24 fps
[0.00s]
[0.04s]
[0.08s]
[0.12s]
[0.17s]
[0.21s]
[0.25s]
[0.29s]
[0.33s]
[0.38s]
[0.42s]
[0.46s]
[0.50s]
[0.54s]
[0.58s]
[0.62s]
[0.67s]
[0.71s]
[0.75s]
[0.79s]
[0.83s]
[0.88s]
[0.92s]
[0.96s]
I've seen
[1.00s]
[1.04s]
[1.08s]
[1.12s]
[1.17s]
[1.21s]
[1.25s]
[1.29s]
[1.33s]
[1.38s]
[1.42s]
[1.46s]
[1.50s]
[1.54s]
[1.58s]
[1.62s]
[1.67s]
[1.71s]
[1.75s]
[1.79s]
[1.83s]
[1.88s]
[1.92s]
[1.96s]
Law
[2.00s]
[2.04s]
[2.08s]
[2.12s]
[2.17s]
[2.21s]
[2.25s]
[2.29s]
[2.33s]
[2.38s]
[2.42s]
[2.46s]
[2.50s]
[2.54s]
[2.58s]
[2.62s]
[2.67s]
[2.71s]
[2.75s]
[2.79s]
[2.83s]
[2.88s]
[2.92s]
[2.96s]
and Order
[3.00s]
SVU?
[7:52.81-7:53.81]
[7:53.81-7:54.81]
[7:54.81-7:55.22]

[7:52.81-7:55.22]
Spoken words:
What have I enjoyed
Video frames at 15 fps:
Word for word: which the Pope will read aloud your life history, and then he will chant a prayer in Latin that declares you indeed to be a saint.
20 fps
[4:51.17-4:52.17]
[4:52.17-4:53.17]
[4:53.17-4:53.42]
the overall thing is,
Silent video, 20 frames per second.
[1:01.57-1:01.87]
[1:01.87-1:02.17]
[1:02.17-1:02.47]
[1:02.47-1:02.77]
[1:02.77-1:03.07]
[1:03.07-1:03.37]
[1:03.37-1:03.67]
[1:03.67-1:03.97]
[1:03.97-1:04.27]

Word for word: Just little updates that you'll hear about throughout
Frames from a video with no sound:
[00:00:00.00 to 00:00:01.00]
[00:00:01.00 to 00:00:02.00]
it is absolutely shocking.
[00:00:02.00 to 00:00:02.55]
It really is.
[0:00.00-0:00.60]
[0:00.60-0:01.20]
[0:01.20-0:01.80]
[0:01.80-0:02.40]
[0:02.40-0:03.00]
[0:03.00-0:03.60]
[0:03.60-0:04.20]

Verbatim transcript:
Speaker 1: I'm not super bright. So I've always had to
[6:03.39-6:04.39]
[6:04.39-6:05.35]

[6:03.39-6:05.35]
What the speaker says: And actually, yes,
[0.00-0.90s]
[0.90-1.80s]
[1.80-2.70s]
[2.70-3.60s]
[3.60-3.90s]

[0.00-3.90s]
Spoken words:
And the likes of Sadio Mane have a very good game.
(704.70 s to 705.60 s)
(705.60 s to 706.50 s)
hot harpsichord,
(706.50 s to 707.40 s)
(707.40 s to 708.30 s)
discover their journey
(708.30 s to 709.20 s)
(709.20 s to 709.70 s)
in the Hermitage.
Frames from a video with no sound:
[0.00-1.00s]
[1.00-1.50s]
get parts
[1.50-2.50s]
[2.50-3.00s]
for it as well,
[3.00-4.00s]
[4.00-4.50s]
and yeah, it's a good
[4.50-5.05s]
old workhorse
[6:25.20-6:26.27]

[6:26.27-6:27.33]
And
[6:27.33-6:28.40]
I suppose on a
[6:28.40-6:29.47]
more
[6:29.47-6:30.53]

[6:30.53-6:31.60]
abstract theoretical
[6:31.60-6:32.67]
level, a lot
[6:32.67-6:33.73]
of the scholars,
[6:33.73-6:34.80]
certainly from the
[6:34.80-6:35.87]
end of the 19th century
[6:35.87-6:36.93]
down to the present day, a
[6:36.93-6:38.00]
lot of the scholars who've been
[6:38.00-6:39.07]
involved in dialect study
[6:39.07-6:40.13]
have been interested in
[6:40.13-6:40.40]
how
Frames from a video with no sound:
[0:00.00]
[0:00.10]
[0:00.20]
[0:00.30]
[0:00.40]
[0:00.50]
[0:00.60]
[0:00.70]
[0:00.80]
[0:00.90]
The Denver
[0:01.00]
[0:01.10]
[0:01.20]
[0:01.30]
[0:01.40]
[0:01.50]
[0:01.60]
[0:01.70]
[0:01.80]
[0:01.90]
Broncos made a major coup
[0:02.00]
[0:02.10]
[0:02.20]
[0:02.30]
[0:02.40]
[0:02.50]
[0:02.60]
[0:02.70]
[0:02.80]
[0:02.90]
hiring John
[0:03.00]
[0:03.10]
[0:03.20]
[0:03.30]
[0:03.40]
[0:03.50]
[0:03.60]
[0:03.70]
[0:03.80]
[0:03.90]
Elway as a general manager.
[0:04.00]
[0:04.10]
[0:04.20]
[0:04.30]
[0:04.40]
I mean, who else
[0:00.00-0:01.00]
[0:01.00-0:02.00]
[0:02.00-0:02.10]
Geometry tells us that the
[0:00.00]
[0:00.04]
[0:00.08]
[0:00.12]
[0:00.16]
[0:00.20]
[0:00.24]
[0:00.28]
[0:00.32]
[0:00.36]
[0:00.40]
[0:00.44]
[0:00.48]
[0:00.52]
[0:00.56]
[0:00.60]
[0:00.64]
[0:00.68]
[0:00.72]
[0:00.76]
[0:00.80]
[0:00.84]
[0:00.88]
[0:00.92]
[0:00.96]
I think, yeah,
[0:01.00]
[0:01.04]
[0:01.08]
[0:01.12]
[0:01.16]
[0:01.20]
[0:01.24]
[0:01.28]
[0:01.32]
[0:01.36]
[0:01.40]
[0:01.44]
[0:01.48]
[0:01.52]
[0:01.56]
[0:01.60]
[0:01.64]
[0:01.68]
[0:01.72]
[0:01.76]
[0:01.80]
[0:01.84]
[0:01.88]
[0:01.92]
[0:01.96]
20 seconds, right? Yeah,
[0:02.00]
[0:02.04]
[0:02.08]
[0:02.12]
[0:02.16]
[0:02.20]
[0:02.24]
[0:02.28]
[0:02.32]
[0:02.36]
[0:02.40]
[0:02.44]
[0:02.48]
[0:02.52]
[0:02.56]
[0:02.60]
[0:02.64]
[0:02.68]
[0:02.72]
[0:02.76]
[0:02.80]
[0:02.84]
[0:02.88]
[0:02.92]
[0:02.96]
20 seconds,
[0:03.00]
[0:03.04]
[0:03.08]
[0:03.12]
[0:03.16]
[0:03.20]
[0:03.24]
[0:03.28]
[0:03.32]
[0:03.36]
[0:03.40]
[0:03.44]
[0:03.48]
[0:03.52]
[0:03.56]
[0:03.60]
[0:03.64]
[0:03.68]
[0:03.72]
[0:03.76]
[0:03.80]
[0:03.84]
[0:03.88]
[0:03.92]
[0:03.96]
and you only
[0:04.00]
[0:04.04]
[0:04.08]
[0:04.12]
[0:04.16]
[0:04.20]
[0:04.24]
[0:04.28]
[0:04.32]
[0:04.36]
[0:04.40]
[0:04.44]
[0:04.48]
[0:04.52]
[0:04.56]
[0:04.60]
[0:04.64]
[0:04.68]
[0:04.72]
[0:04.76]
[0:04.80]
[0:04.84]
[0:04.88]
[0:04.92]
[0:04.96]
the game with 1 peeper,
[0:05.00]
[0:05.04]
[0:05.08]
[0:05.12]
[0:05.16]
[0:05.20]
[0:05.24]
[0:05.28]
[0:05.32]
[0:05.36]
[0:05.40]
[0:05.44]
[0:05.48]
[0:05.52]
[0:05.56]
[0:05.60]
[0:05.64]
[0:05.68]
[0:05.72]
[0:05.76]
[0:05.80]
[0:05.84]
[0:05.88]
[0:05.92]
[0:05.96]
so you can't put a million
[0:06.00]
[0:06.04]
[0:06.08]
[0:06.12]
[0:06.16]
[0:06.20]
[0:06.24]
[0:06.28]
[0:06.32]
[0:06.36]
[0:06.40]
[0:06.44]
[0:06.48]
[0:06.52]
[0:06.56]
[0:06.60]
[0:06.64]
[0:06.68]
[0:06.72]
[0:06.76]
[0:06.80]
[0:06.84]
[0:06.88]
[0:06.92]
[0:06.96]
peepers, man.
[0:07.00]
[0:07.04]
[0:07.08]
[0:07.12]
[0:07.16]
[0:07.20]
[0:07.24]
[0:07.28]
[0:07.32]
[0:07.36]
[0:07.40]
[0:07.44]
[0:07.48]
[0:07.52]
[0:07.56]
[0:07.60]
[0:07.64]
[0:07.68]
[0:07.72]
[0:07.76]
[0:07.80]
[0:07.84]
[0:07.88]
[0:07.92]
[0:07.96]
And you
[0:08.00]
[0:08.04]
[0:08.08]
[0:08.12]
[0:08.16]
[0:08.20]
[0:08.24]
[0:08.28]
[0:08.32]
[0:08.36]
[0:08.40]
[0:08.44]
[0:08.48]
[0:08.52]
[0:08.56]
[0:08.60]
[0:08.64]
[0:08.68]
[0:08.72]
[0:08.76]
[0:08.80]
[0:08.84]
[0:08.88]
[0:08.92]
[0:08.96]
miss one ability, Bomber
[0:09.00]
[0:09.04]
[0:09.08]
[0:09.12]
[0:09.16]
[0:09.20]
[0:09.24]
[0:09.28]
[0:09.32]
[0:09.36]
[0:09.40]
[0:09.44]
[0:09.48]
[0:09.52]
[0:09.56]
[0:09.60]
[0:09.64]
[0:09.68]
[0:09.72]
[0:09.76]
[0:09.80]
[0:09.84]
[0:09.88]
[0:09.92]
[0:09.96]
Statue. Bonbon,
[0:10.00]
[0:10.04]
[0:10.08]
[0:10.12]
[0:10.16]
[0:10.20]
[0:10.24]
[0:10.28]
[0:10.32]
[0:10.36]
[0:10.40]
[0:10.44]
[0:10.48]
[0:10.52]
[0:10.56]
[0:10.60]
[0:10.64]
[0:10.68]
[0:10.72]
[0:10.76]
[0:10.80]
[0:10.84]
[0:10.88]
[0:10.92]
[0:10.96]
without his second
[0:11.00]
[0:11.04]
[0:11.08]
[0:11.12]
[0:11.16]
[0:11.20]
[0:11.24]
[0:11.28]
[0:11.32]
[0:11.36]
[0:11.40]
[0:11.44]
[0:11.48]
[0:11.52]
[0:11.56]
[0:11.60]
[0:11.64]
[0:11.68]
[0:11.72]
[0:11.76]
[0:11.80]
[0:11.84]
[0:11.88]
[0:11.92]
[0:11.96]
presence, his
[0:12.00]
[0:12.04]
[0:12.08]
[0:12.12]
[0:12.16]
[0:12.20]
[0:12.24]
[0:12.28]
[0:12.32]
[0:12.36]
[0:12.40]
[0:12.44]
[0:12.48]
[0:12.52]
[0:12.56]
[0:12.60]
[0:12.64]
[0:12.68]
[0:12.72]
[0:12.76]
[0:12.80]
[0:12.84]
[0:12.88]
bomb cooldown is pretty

▶ _Task statement_
Could you copy exactly the lines from the first line of the records above through the line containing "(704.70 s to 705.60 s)", both included, and nothing else?

▶ _Response_
24 fps
[0.00s]
[0.04s]
[0.08s]
[0.12s]
[0.17s]
[0.21s]
[0.25s]
[0.29s]
[0.33s]
[0.38s]
[0.42s]
[0.46s]
[0.50s]
[0.54s]
[0.58s]
[0.62s]
[0.67s]
[0.71s]
[0.75s]
[0.79s]
[0.83s]
[0.88s]
[0.92s]
[0.96s]
I've seen
[1.00s]
[1.04s]
[1.08s]
[1.12s]
[1.17s]
[1.21s]
[1.25s]
[1.29s]
[1.33s]
[1.38s]
[1.42s]
[1.46s]
[1.50s]
[1.54s]
[1.58s]
[1.62s]
[1.67s]
[1.71s]
[1.75s]
[1.79s]
[1.83s]
[1.88s]
[1.92s]
[1.96s]
Law
[2.00s]
[2.04s]
[2.08s]
[2.12s]
[2.17s]
[2.21s]
[2.25s]
[2.29s]
[2.33s]
[2.38s]
[2.42s]
[2.46s]
[2.50s]
[2.54s]
[2.58s]
[2.62s]
[2.67s]
[2.71s]
[2.75s]
[2.79s]
[2.83s]
[2.88s]
[2.92s]
[2.96s]
and Order
[3.00s]
SVU?
[7:52.81-7:53.81]
[7:53.81-7:54.81]
[7:54.81-7:55.22]

[7:52.81-7:55.22]
Spoken words:
What have I enjoyed
Video frames at 15 fps:
Word for word: which the Pope will read aloud your life history, and then he will chant a prayer in Latin that declares you indeed to be a saint.
20 fps
[4:51.17-4:52.17]
[4:52.17-4:53.17]
[4:53.17-4:53.42]
the overall thing is,
Silent video, 20 frames per second.
[1:01.57-1:01.87]
[1:01.87-1:02.17]
[1:02.17-1:02.47]
[1:02.47-1:02.77]
[1:02.77-1:03.07]
[1:03.07-1:03.37]
[1:03.37-1:03.67]
[1:03.67-1:03.97]
[1:03.97-1:04.27]

Word for word: Just little updates that you'll hear about throughout
Frames from a video with no sound:
[00:00:00.00 to 00:00:01.00]
[00:00:01.00 to 00:00:02.00]
it is absolutely shocking.
[00:00:02.00 to 00:00:02.55]
It really is.
[0:00.00-0:00.60]
[0:00.60-0:01.20]
[0:01.20-0:01.80]
[0:01.80-0:02.40]
[0:02.40-0:03.00]
[0:03.00-0:03.60]
[0:03.60-0:04.20]

Verbatim transcript:
Speaker 1: I'm not super bright. So I've always had to
[6:03.39-6:04.39]
[6:04.39-6:05.35]

[6:03.39-6:05.35]
What the speaker says: And actually, yes,
[0.00-0.90s]
[0.90-1.80s]
[1.80-2.70s]
[2.70-3.60s]
[3.60-3.90s]

[0.00-3.90s]
Spoken words:
And the likes of Sadio Mane have a very good game.
(704.70 s to 705.60 s)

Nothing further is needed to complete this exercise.